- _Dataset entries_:
========
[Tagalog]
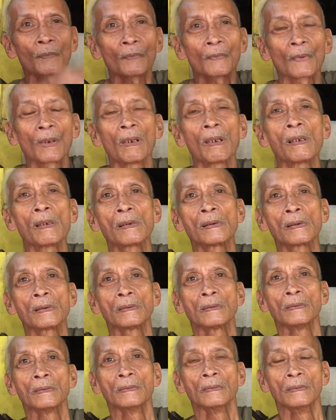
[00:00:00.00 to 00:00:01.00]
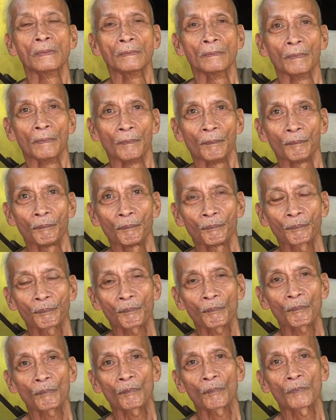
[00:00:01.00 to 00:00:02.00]
Hmm.
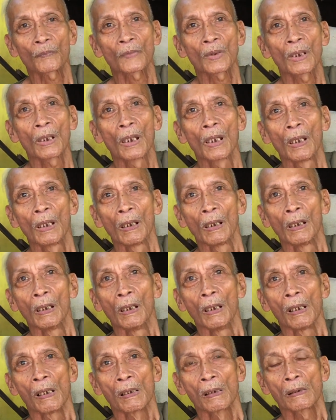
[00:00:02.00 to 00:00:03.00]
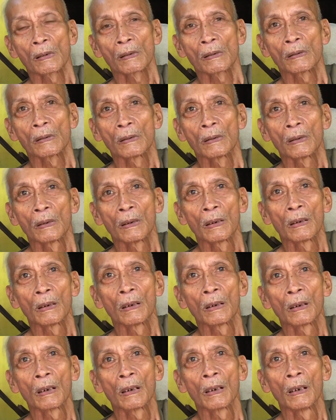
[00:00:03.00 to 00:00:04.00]
So, gusto mo
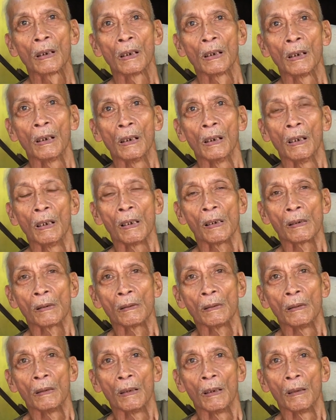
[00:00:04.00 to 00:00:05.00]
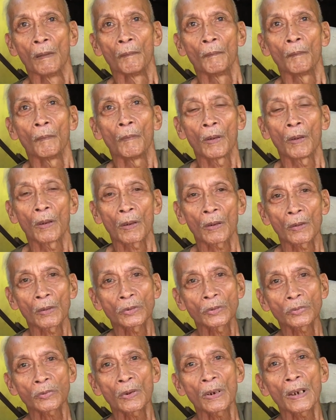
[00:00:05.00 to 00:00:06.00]
ipa-check up yung isang mata mo?
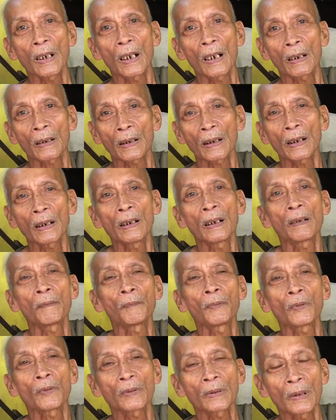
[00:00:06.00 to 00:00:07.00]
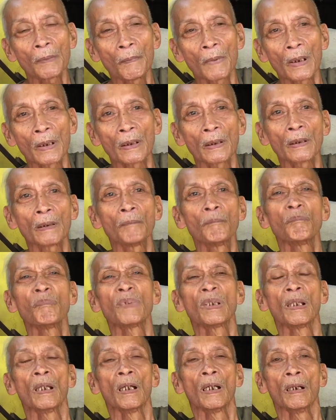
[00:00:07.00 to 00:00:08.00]
Gusto ko nga. Kaya ang problema eh,
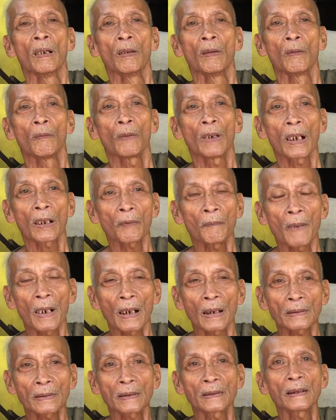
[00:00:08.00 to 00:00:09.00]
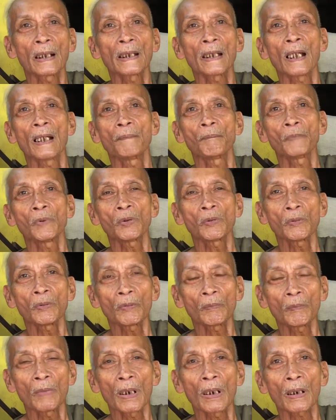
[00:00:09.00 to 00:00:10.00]
walang makasandayan, yung
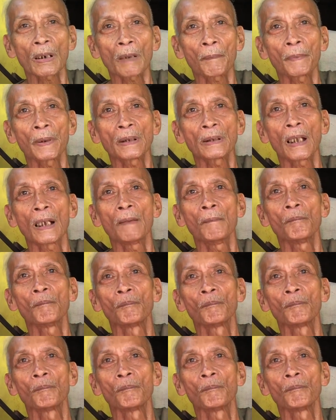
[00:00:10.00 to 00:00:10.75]
makasakitan.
========
- _Prompt_: Line for line, restate the data above and omit every picture.

- _Solution to this exercise_:
[Tagalog]
[00:00:00.00 to 00:00:01.00]
[00:00:01.00 to 00:00:02.00]
Hmm.
[00:00:02.00 to 00:00:03.00]
[00:00:03.00 to 00:00:04.00]
So, gusto mo
[00:00:04.00 to 00:00:05.00]
[00:00:05.00 to 00:00:06.00]
ipa-check up yung isang mata mo?
[00:00:06.00 to 00:00:07.00]
[00:00:07.00 to 00:00:08.00]
Gusto ko nga. Kaya ang problema eh,
[00:00:08.00 to 00:00:09.00]
[00:00:09.00 to 00:00:10.00]
walang makasandayan, yung
[00:00:10.00 to 00:00:10.75]
makasakitan.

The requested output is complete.